Psilocybe germanica

Scientific classification
- Kingdom: Fungi
- Division: Basidiomycota
- Class: Agaricomycetes
- Order: Agaricales
- Family: Hymenogastraceae
- Genus: Psilocybe
- Species: P. germanica
- Binomial name: Psilocybe germanica Gartz & Wiedemann, nom. inval. (2015)

= Psilocybe germanica =

- Authority: Gartz & Wiedemann, nom. inval. (2015)

Species of fungus

Psilocybe germanica is an invalidly described (Art. F.5.1. of the Code) species of psychedelic mushroom in the family Hymenogastraceae.

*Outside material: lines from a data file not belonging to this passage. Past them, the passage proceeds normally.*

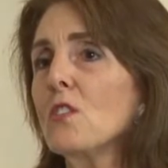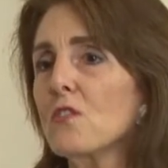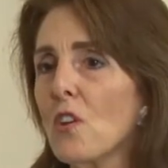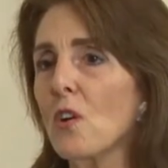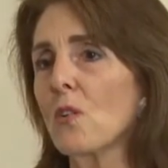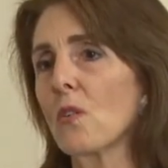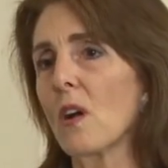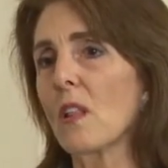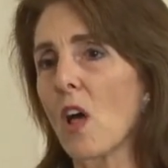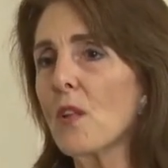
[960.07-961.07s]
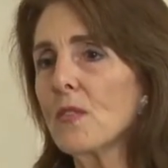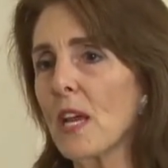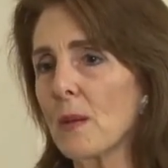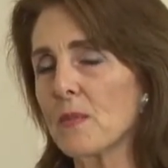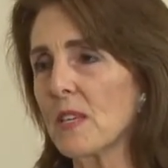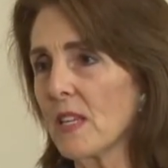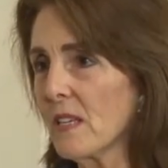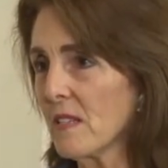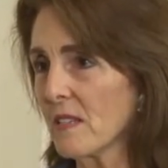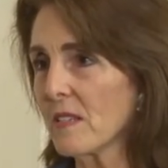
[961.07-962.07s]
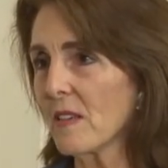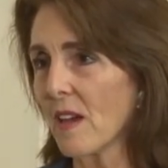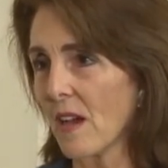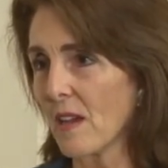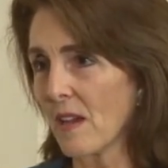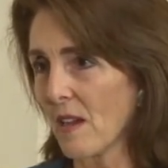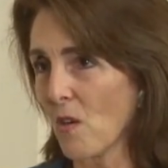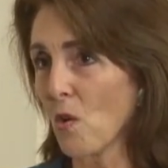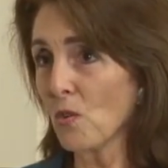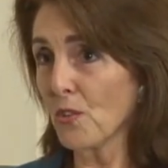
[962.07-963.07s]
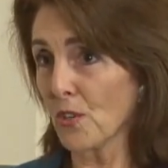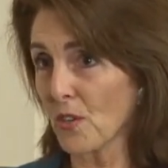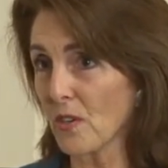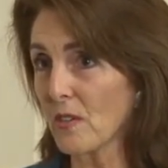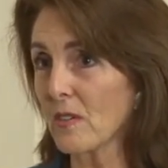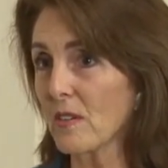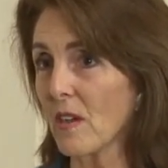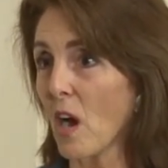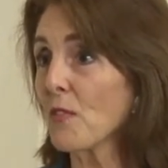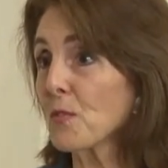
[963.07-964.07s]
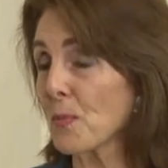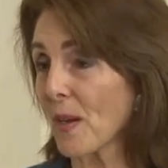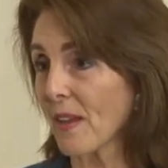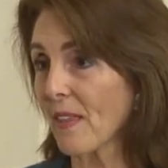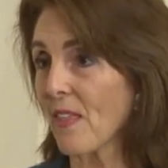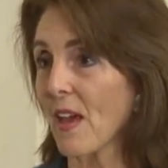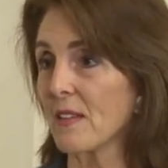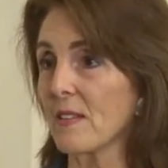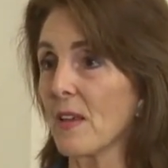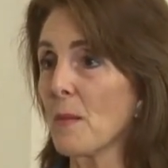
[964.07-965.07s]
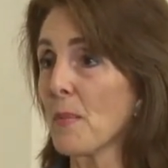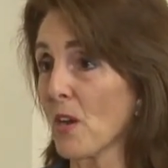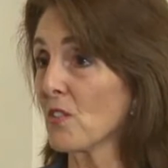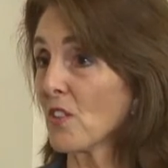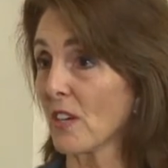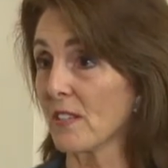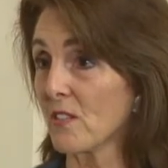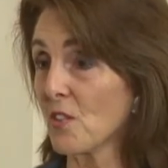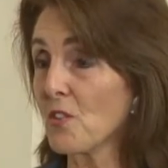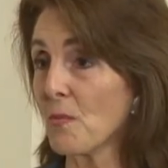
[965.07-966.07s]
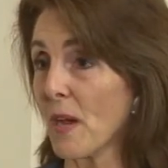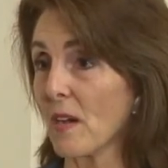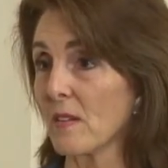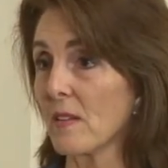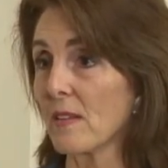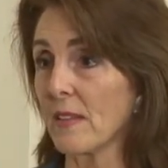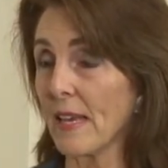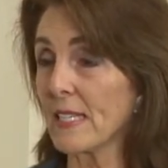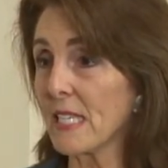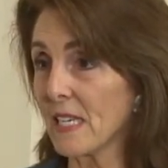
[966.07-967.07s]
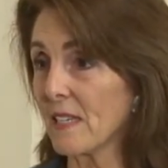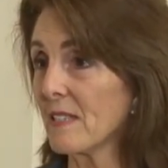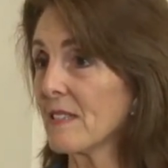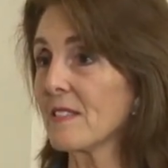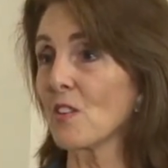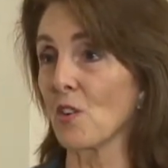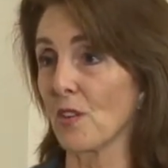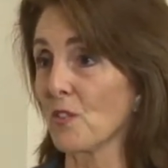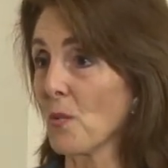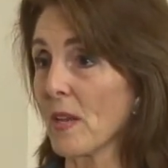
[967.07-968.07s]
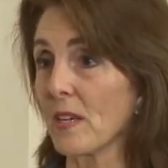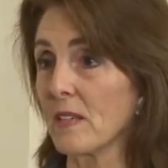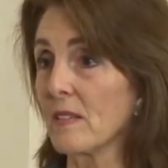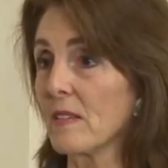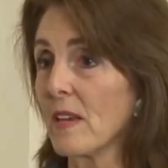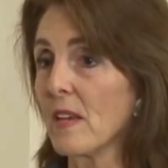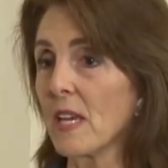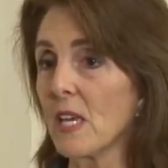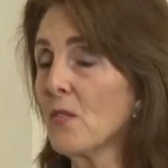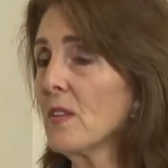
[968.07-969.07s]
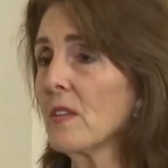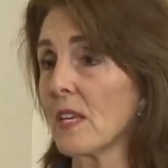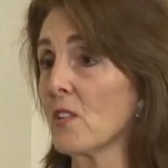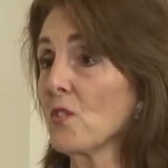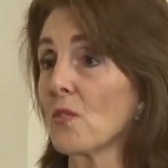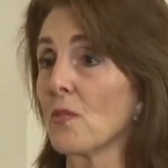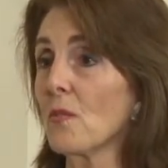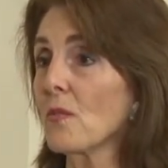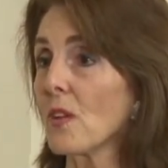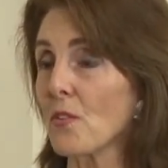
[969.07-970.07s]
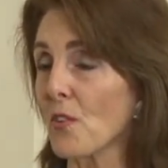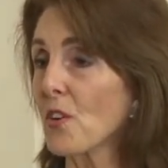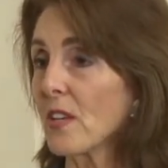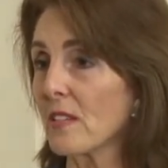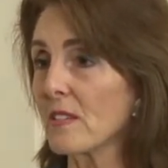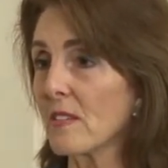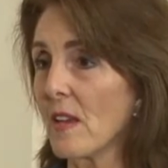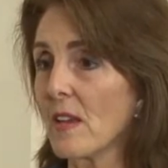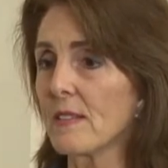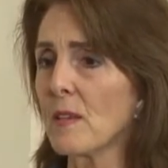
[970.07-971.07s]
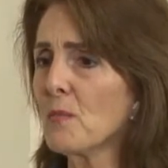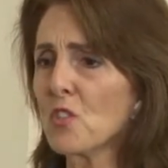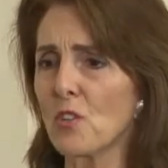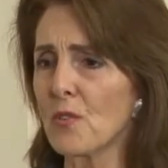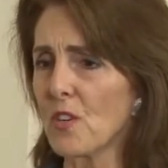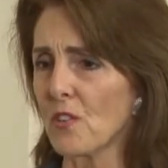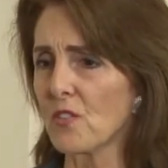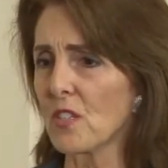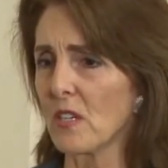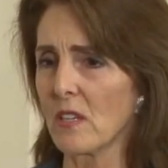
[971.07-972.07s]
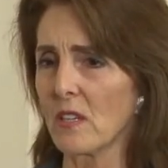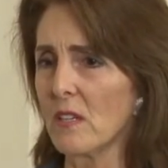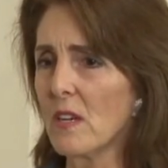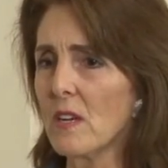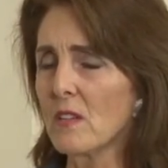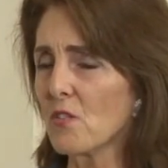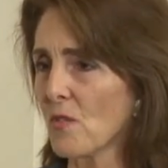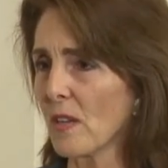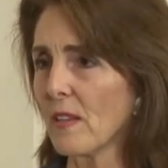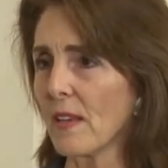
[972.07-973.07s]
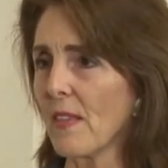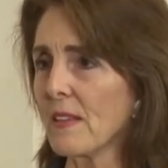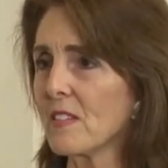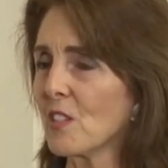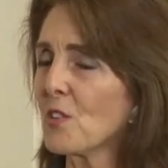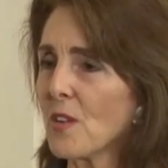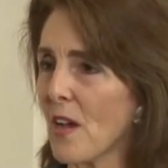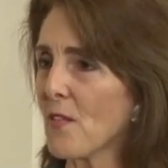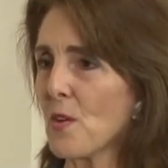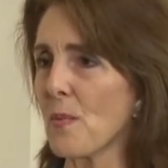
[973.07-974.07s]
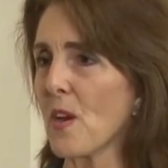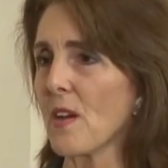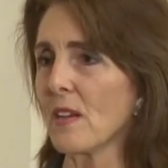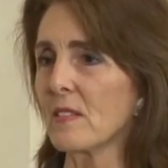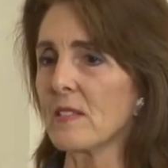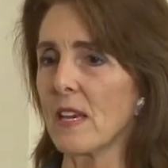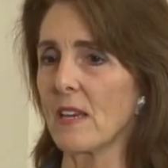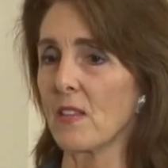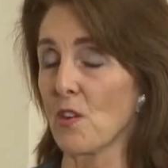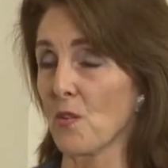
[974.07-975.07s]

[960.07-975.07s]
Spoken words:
so a lot of times it is older offspring that parents are concerned about, late teens, early 20s, even into their 30s. Some children are still struggling. They still don't have their bearings. They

It was described as a new species in 2015 by Jochen Gartz and Georg Wiedemann. DNA sequencing of the balls of P. germanica has found that it is a synonym of P. serbica.

==Description==
Psilocybe germanica has produces fruitbodies with broadly umbonate caps measuring 1–4 cm in diameter. They are a deep brown color when moist, but become whitish when dry, and the gills are initially brownish before becoming purplish-brown when the spores mature. The whitish, curved stipe measures 5–9 cm long by 0.3–0.7 cm thick, and is thicker at the top. It is initially stuffed with mycelia but later hollows, and the wood substrate under the mushroom is held together by rhizomorphs at the base of the stipe. The cap and stipe bruise blue when touched, while the umbo typically becomes gray-bluish on its own. Frosts or rains often cause an intense bluing reaction.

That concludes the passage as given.